= Beginning of Section =
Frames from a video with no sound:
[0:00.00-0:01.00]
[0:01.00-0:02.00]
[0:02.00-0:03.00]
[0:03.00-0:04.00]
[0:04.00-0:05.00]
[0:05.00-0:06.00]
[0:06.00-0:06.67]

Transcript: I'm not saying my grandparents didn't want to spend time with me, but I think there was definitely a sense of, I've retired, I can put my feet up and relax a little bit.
= End of Section =
= Beginning of Section =
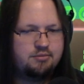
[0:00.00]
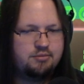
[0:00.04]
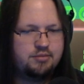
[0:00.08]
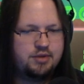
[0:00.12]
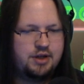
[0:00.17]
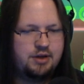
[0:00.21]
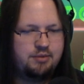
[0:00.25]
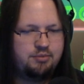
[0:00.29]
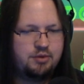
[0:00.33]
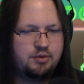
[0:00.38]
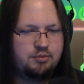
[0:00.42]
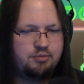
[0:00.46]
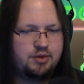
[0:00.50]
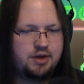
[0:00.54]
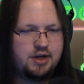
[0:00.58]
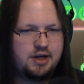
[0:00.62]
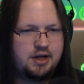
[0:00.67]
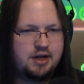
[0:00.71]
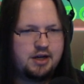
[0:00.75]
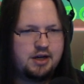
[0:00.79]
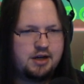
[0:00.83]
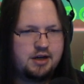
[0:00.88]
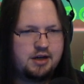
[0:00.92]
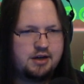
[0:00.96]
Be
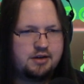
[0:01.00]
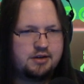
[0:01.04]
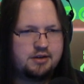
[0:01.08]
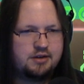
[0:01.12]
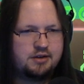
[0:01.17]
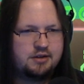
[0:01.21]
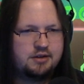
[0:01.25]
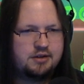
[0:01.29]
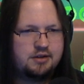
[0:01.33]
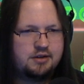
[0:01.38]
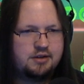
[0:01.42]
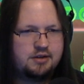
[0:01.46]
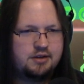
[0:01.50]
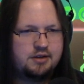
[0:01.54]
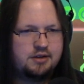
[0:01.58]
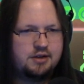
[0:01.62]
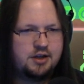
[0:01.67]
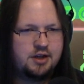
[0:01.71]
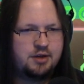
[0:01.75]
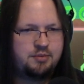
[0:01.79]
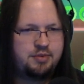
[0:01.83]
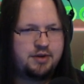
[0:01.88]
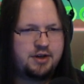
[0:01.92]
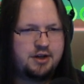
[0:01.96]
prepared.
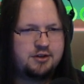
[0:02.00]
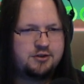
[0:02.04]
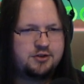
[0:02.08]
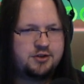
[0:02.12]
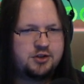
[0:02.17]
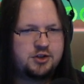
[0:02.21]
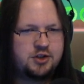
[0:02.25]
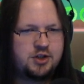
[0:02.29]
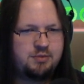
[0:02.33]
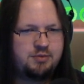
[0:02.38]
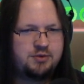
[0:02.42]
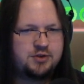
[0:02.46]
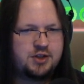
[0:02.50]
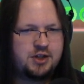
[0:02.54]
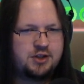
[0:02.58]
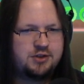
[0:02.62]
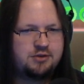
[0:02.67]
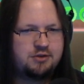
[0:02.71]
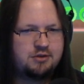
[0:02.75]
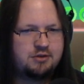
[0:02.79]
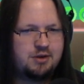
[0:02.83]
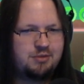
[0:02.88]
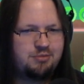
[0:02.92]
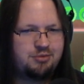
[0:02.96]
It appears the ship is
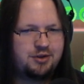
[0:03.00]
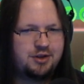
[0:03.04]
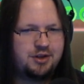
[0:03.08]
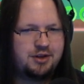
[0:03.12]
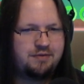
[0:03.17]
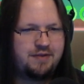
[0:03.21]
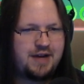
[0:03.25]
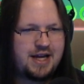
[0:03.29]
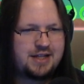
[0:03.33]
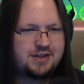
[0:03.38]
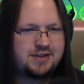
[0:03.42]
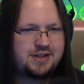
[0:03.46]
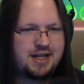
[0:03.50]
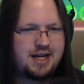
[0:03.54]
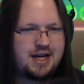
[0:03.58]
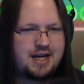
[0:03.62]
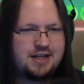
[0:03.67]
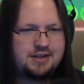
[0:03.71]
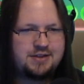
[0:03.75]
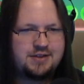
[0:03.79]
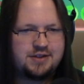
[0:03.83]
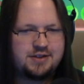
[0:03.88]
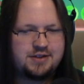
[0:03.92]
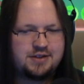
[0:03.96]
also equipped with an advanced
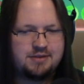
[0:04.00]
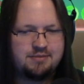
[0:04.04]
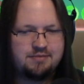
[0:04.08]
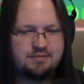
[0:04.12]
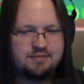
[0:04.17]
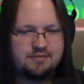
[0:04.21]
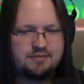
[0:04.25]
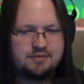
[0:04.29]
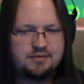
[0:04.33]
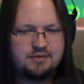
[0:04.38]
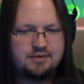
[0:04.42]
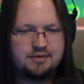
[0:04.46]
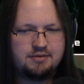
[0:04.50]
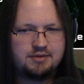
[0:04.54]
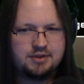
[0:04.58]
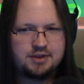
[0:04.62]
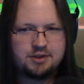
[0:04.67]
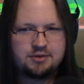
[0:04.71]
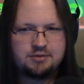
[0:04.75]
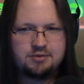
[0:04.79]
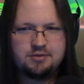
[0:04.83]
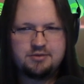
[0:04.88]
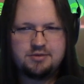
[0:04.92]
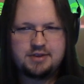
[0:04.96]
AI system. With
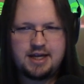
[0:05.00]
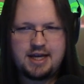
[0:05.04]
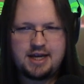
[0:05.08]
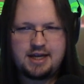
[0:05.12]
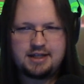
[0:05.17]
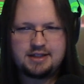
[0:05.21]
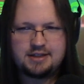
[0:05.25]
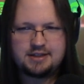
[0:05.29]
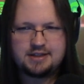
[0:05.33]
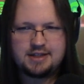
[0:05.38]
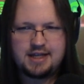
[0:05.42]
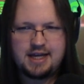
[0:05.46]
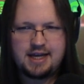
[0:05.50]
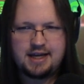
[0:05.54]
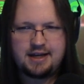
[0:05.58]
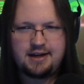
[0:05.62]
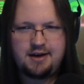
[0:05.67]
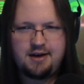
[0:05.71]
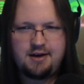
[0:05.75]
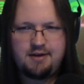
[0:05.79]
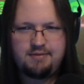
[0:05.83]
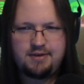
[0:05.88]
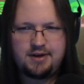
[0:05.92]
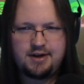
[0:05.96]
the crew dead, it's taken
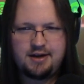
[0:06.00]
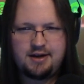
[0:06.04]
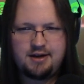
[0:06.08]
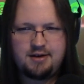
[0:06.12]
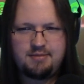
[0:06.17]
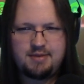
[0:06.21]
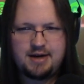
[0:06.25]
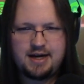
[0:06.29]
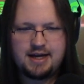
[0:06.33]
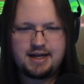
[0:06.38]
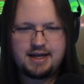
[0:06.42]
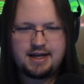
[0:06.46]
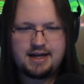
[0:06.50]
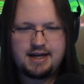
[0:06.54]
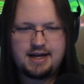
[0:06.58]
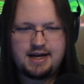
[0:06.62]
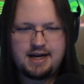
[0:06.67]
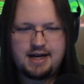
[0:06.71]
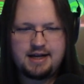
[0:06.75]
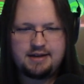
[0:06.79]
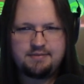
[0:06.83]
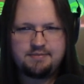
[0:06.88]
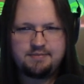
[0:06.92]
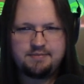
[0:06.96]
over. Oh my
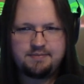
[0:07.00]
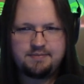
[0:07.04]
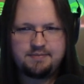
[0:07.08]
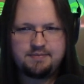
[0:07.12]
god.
= End of Section =
ASSIGNED TASK:
With the line holding "Frames from a" as the first and the line holding "Transcript: I'm not" as the last, set down that range of the entries above exactly, and nothing else.

SOLUTION BELOW:
Frames from a video with no sound:
[0:00.00-0:01.00]
[0:01.00-0:02.00]
[0:02.00-0:03.00]
[0:03.00-0:04.00]
[0:04.00-0:05.00]
[0:05.00-0:06.00]
[0:06.00-0:06.67]

Transcript: I'm not saying my grandparents didn't want to spend time with me, but I think there was definitely a sense of, I've retired, I can put my feet up and relax a little bit.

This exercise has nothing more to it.